La modificación de las capacidades sociales y personales es una condición de validez del sistema de investigación científico-tecnológico en un sentido constitutivo, es decir, en el sentido de que eso es lo que al final hace el sistema y por eso lo preservamos y consideramos valioso, porque proporciona una forma de conexión con nuestra idea de bien, de justicia y libertad en particular. Pero esta dimensión objetiva no es suficiente: nos interesa que estas cosas se hagan de una determinada forma. En particular deseamos que el ejercicio de estas capacidades sea un fruto reflexivo de un sujeto que adopta responsablemente las decisiones que considera básicas. En el terreno científico y tecnológico, el final de la investigación consiste siempre en un tipo particular de acto: en el caso de la ciencia el acto es la aserción o afirmación de un enunciado, convirtiéndose entonces en una creencia o proposición, en un juicio en terminología tradicional. En la tecnología, el final del proceso es un diseño, que es el enunciado de un plan, una aserción práctica que determina un curso de acción posible. El salto que existe entre la mera información y la actividad, de un lado, y el conocimiento y la técnica, del otro, se establece por estos pasos que llamamos afirmación o proyecto. Obsérvese que no se trata solamente de una consideración puramente filosófica sino de una práctica sancionada socialmente en la ciencia y la tecnología: no hay un acto comunicativo en ciencia y tecnología sin la firma a pie de página o proyecto de los autores respectivos.

Los sociólogos pueden creer que la firma es algo así como los signos que hacían los canteros en las catedrales medievales, una convención para recibir luego la recompensa en función del trabajo realizado. Pero sería una actitud menguada el pensar que esa es la única función. Por el contrario, el papel esencial de la firma es la asunción de la responsabilidad de la afirmación. Quien firma el trabajo se hace responsable de los contenidos: es el momento en el que una información pasa a ser una afirmación que tiene pretensiones de verdad (o de eficiencia en el caso de un diseño técnico). Por eso los artículos científicos y los proyectos tienen una sección final importantísima de deliberación o discusión en la que se hace un balance de las pretensiones de verdad del trabajo.

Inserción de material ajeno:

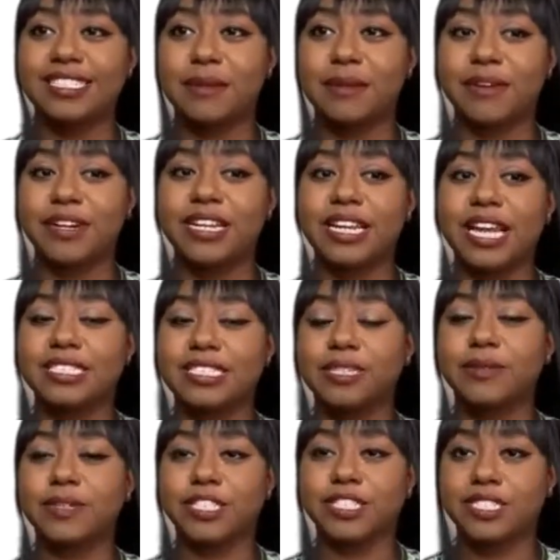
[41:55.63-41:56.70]
And Brittany, I see
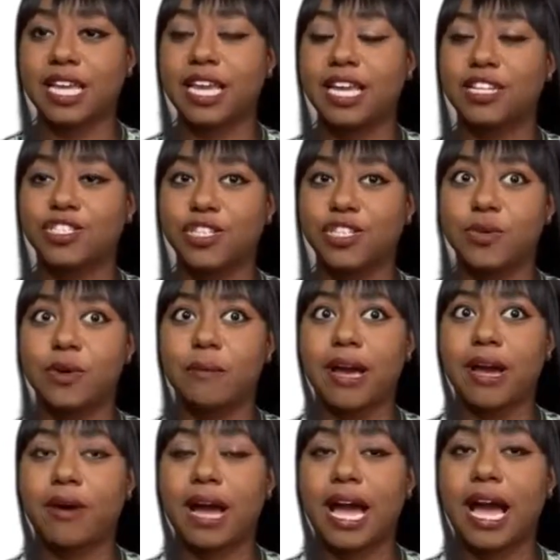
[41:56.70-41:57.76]
what you're saying too
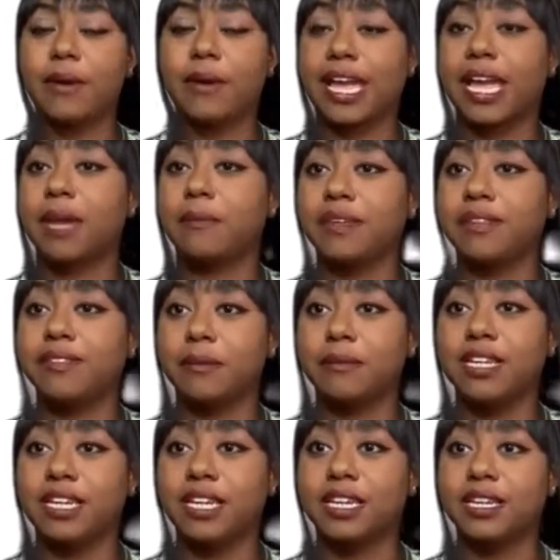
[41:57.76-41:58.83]
about how it can be
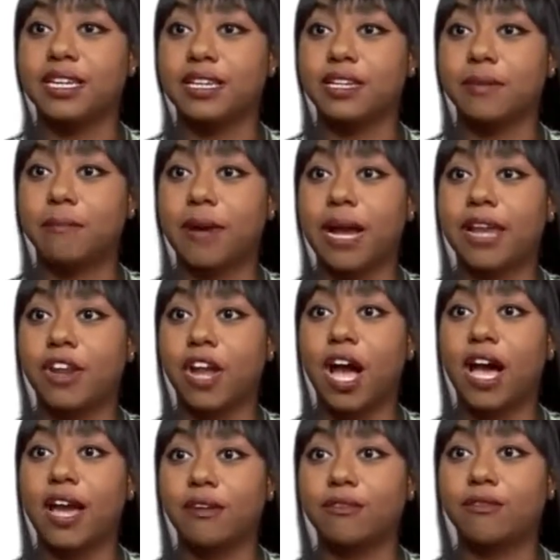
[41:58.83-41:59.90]
limiting by
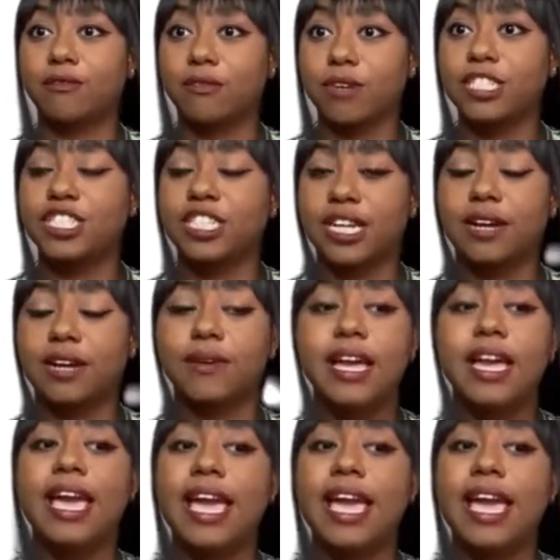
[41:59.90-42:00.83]
not reaching out.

Ningún científico afirmará de modo irrestricto una hipótesis. Si se observa el estilo científico, siempre se parte de una literatura existente que delimita el estatus de un problema y se avanza hacia una conclusión sobre lo conseguido. Otros, los pares y jueces, examinan estas pretensiones y le dan paso como una afirmación plausible y dan un certificado de confianza al artículo. En la tecnología es más complicado, puesto que el diseño pasa a estadios nuevos de simulación y prototipo para comprobar las propiedades y, en último caso, a la fase pública de patente, que ejerce un control similar al de los pares.

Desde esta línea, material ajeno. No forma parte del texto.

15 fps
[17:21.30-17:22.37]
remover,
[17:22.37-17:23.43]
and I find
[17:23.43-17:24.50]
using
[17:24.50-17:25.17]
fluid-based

Este conjunto de acciones tiene componentes de racionalidad práctica que no han sido notados en la literatura de los estudios sobre la ciencia y la tecnología. La afirmación tiene un carácter preformativo que crea lazos de responsabilidad, puesto que el autor declara mediante la firma su compromiso con la afirmación y se pone a sí mismo y a sus propias capacidades como garante de la afirmación. La ciencia y, en parte, la tecnología, son sobre todo una inmensa red de relaciones de confianza basadas en la credibilidad de los autores, en estos actos de compromiso con el contenido de lo que se afirma. No es casual pues que el escepticismo acompañe de forma tan cercana a la confianza y credibilidad, puesto que lo que está en juego son las propias capacidades de los autores.